Like any feline it is a predator
best kept in at night,
the wide stance of its carbon paw print
making it the natural enemy
of the natural world.
Yet it has a memory of northern forests,
yearnings to search out old shires.
You can imagine a fondness
for Keats and Ted Hughes,
scarlet runners and poached artichokes,
pre-glasnost maps of Europe.
It watches repeats of The Avengers on pay TV,
a cashmere rug thrown over its boot,
votes radical Tory and dreams of being driven
by Roger Moore.
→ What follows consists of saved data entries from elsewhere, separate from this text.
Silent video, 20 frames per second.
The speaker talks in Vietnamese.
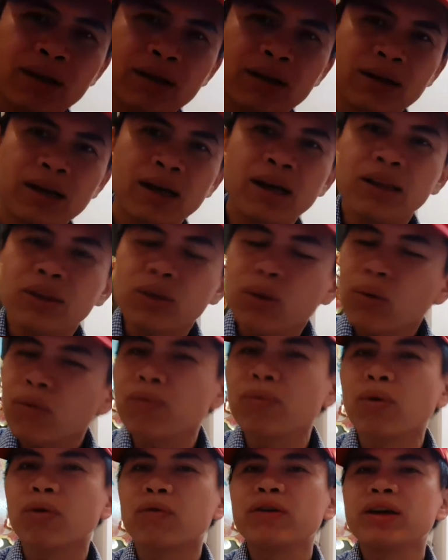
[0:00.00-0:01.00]
kết
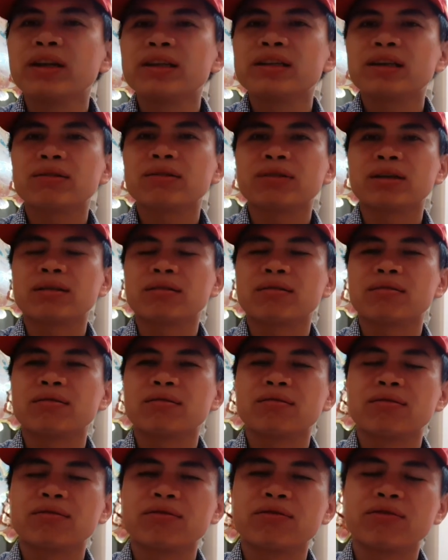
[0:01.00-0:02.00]
thúc một phiên giao dịch
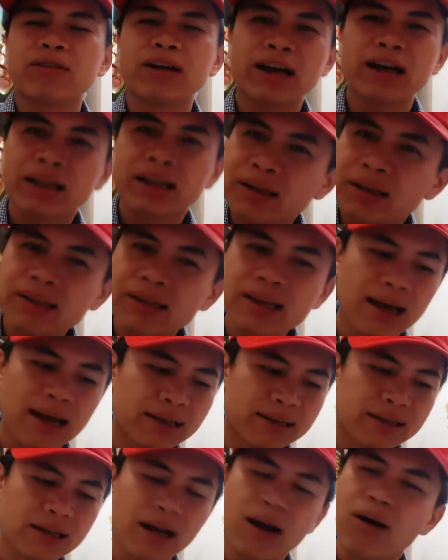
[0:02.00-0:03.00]
về tới
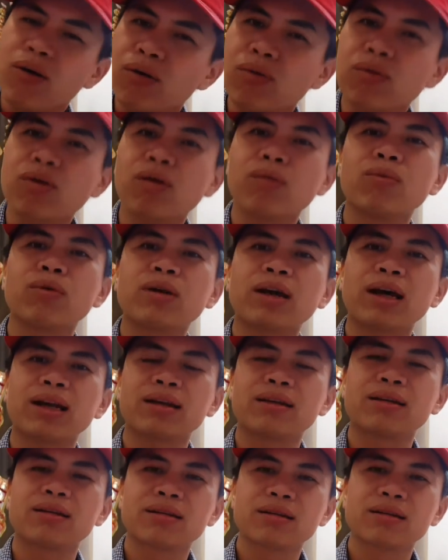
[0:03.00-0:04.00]
nhà cháu cũng không muốn ăn
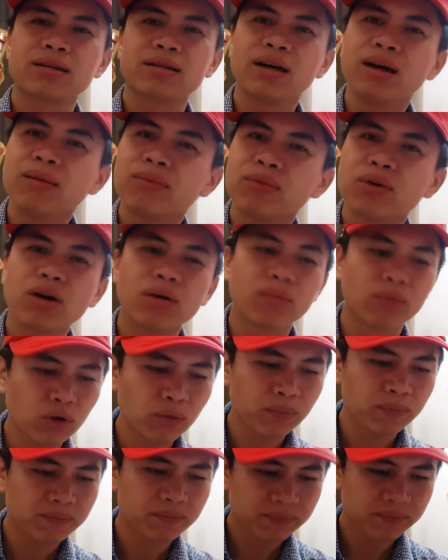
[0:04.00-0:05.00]
cơm cũng không muốn
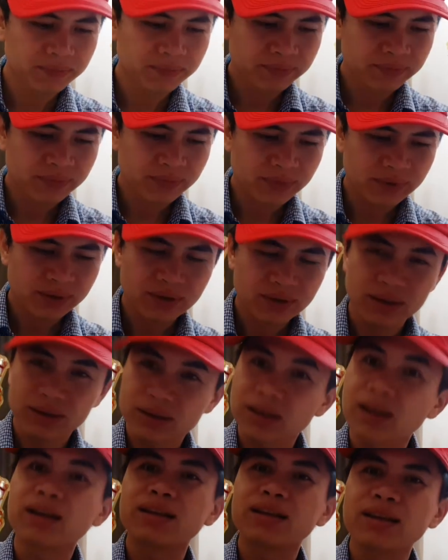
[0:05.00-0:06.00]
hút thực
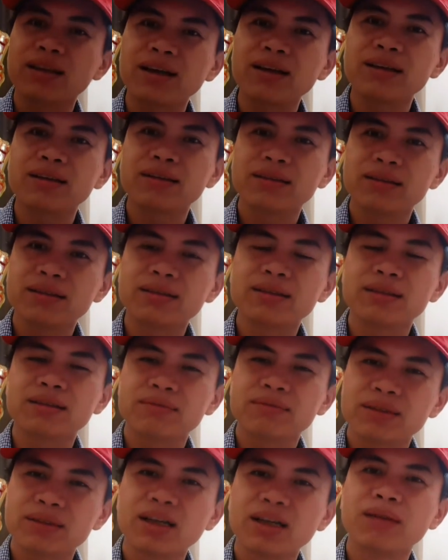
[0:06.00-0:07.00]
sự là như thế
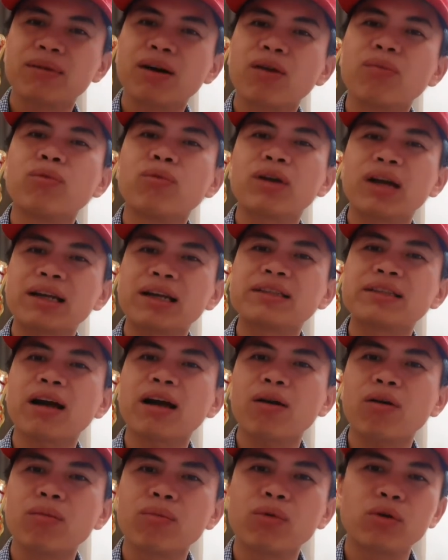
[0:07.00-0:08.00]
cơm không muốn ăn
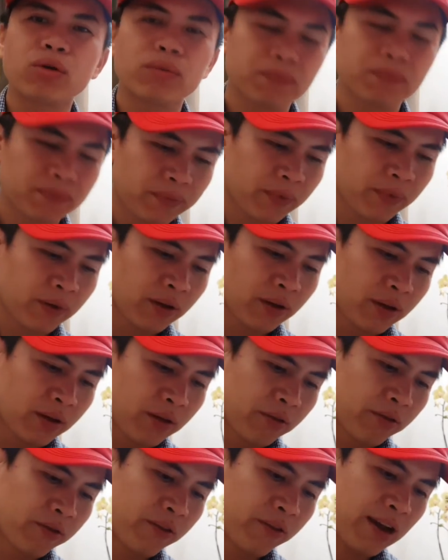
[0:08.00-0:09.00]
cháu không muốn hút
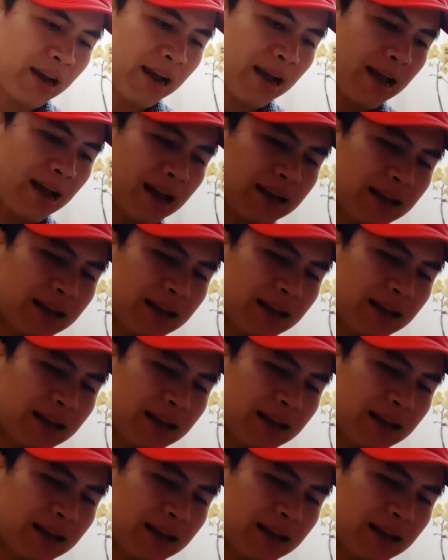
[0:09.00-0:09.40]
và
It thinks Miles Davis
should have stayed away from keyboards.
It calculates in imperial.
In Melbourne’s fist of traffic
it is outmanoeuvred by SUVs,
shrugged off by tinny Korean hatchbacks.
Turning the wheel to lock
earns a whine of protest
from the wide circle of its heart.
But on this blonded peninsula,
Sheffield six cylinders purring,
it leans into the road,
aged athlete loping gracefully,
hoovering past thin pastures, a cattle yard,
manure at 50 cents a bag.
As an Anglophile fog unfurls
across drought-stripped paddocks,
cells of coastal cancer are dividing
on Jaguar skin.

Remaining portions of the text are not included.